▸ What to produce
Would you repeat every entry below word for word but drop the images?

▸ Input for this task
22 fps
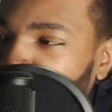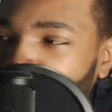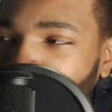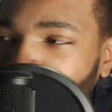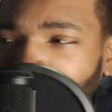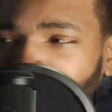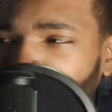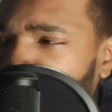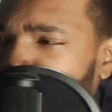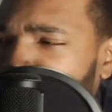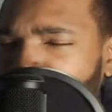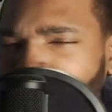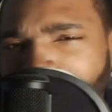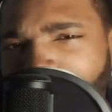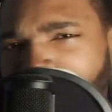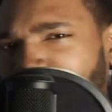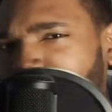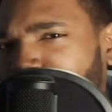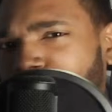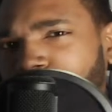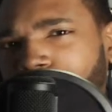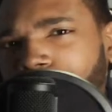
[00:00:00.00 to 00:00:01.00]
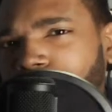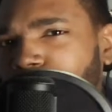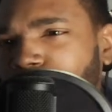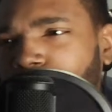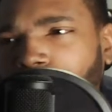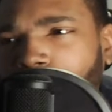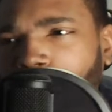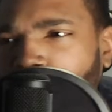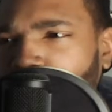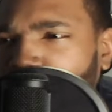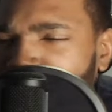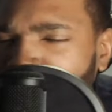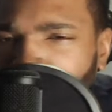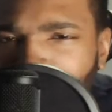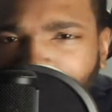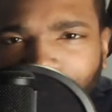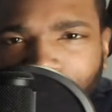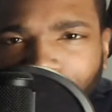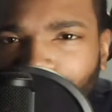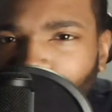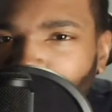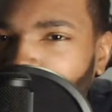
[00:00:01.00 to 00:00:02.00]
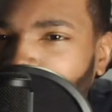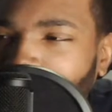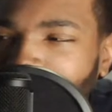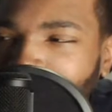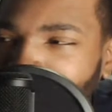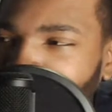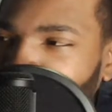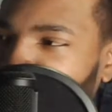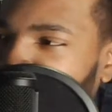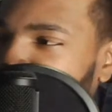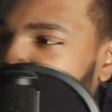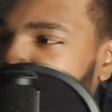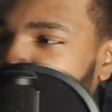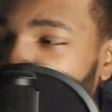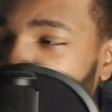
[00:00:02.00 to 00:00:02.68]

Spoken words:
Aside from that, then I book through third parties. I book through my site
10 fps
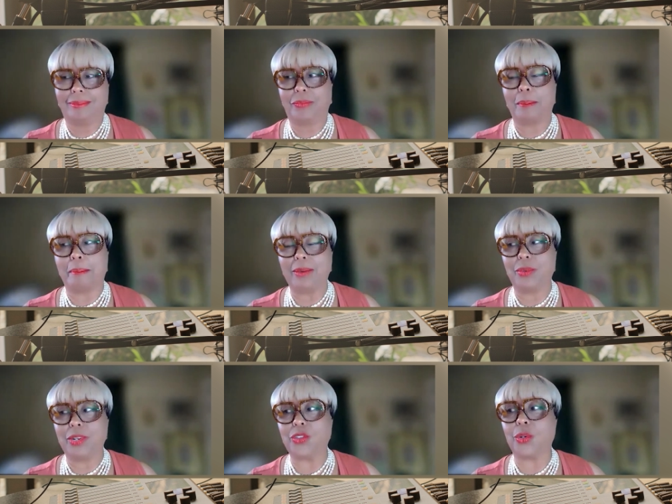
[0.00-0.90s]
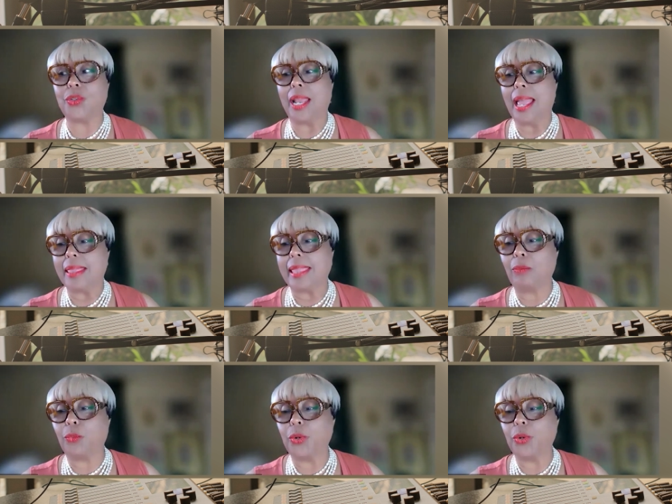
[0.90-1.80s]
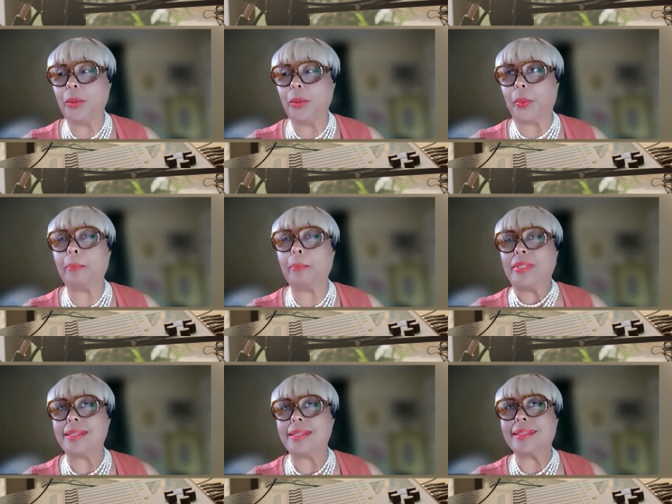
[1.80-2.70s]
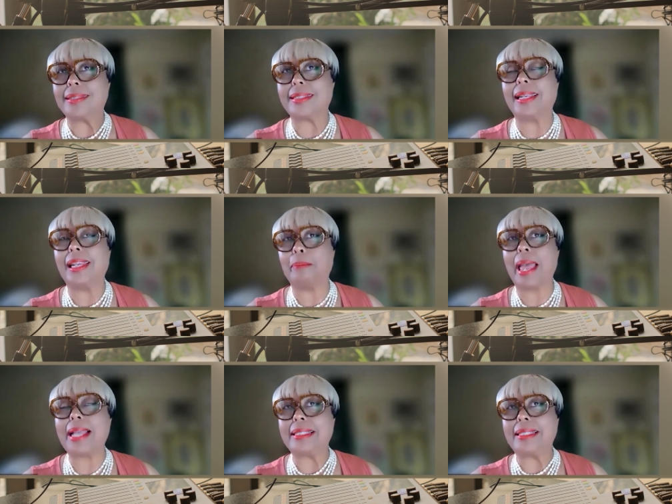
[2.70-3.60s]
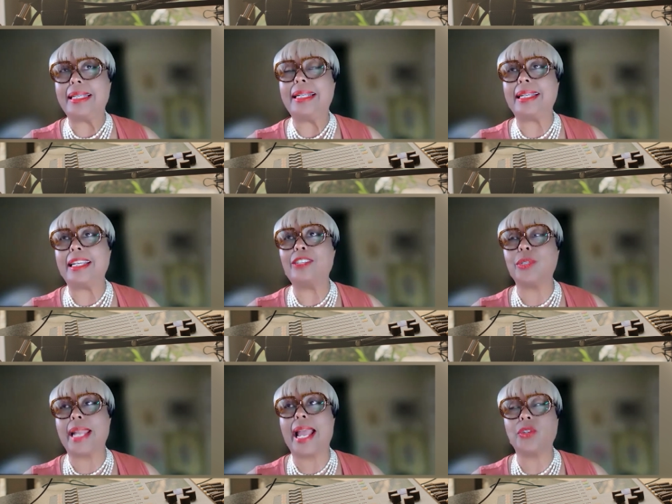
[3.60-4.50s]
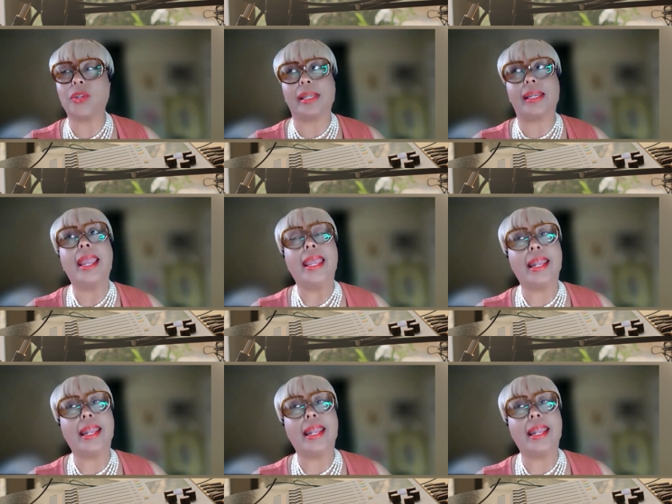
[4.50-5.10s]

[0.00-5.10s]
from my research that really represents the city of Pasadena internationally.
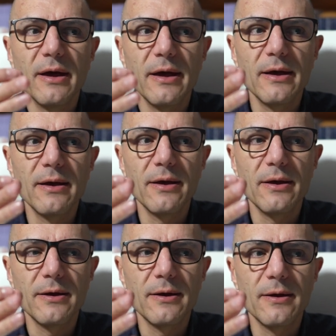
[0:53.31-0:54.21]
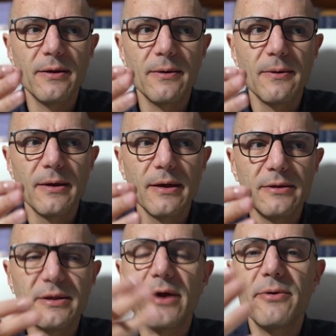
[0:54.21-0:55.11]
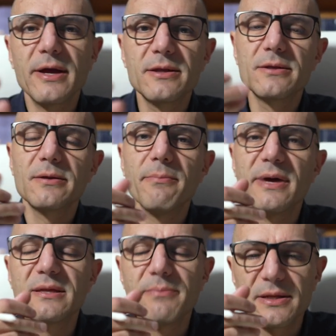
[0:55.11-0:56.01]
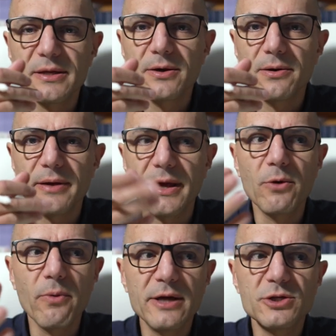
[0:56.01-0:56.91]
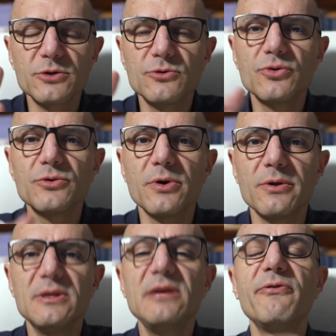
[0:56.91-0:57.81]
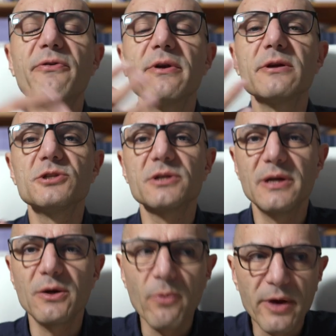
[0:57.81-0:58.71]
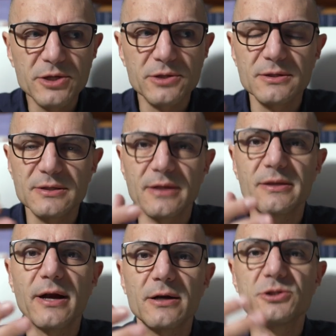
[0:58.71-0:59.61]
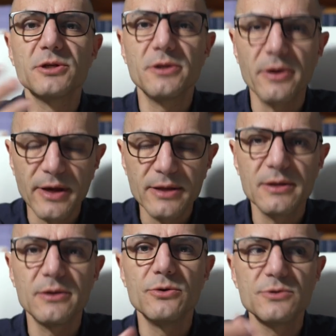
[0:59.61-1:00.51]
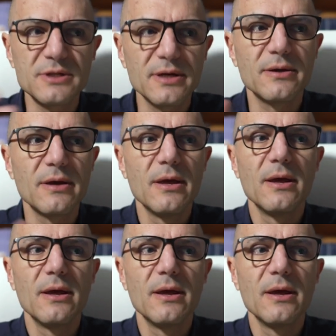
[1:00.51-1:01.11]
a direct mathematical equation to the differential equations that are generated using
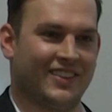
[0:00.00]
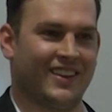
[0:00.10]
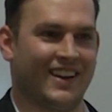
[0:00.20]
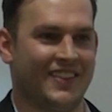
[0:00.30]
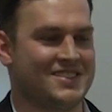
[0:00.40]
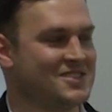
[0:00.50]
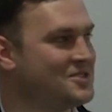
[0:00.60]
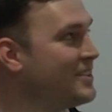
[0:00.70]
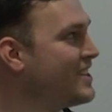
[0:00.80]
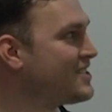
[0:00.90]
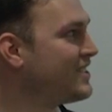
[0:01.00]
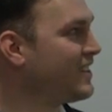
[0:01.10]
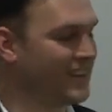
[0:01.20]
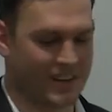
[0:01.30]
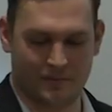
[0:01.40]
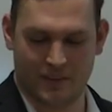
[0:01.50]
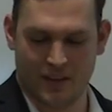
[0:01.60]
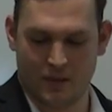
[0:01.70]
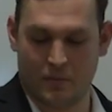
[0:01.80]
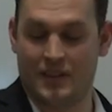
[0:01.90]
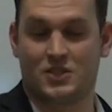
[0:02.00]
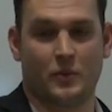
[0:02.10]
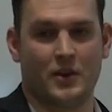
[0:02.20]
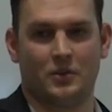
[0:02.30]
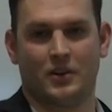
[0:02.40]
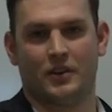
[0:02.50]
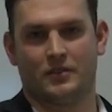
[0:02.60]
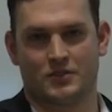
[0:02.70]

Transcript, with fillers: good luck in this situation. Um, but it's the way you learn,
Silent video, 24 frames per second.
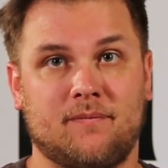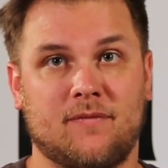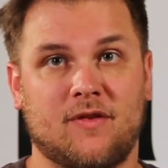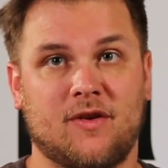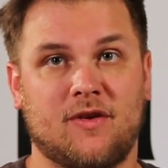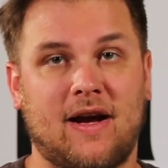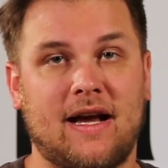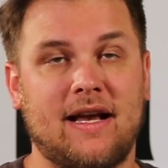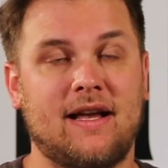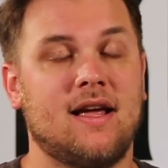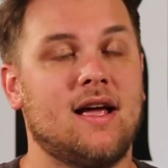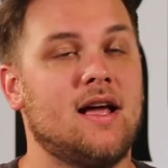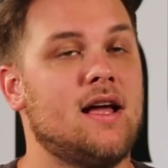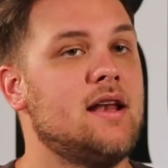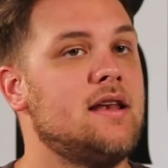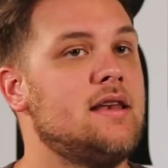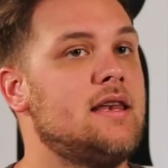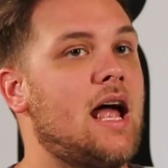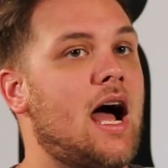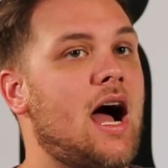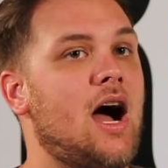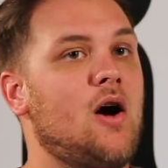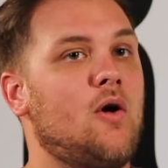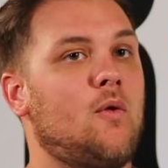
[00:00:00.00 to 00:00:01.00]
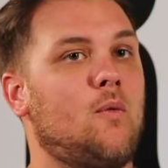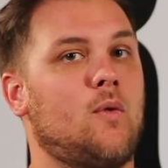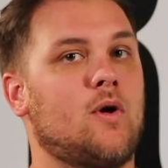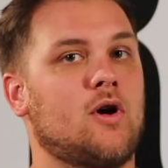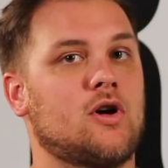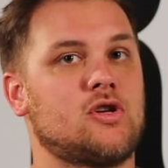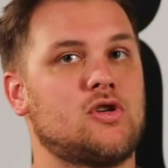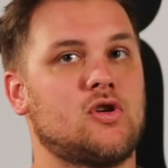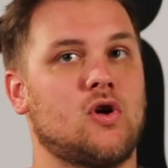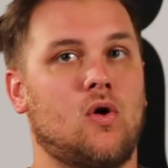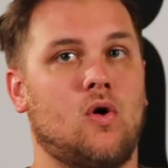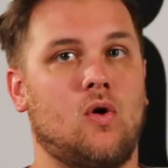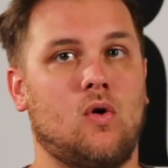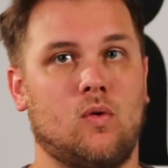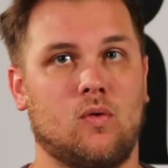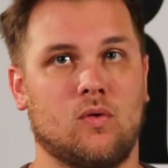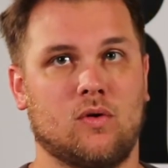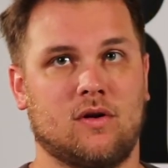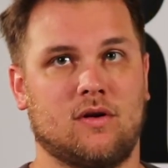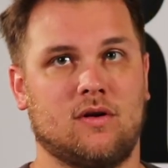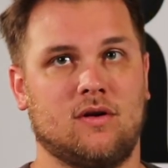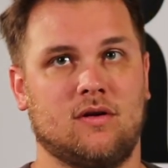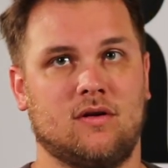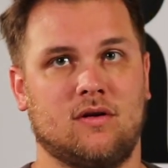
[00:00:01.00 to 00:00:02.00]
right? Not work to
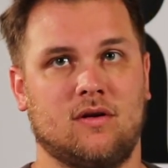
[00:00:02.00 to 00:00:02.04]
hoard.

▸ Finished exercise
22 fps
[00:00:00.00 to 00:00:01.00]
[00:00:01.00 to 00:00:02.00]
[00:00:02.00 to 00:00:02.68]

Spoken words:
Aside from that, then I book through third parties. I book through my site
10 fps
[0.00-0.90s]
[0.90-1.80s]
[1.80-2.70s]
[2.70-3.60s]
[3.60-4.50s]
[4.50-5.10s]

[0.00-5.10s]
from my research that really represents the city of Pasadena internationally.
[0:53.31-0:54.21]
[0:54.21-0:55.11]
[0:55.11-0:56.01]
[0:56.01-0:56.91]
[0:56.91-0:57.81]
[0:57.81-0:58.71]
[0:58.71-0:59.61]
[0:59.61-1:00.51]
[1:00.51-1:01.11]
a direct mathematical equation to the differential equations that are generated using
[0:00.00]
[0:00.10]
[0:00.20]
[0:00.30]
[0:00.40]
[0:00.50]
[0:00.60]
[0:00.70]
[0:00.80]
[0:00.90]
[0:01.00]
[0:01.10]
[0:01.20]
[0:01.30]
[0:01.40]
[0:01.50]
[0:01.60]
[0:01.70]
[0:01.80]
[0:01.90]
[0:02.00]
[0:02.10]
[0:02.20]
[0:02.30]
[0:02.40]
[0:02.50]
[0:02.60]
[0:02.70]

Transcript, with fillers: good luck in this situation. Um, but it's the way you learn,
Silent video, 24 frames per second.
[00:00:00.00 to 00:00:01.00]
[00:00:01.00 to 00:00:02.00]
right? Not work to
[00:00:02.00 to 00:00:02.04]
hoard.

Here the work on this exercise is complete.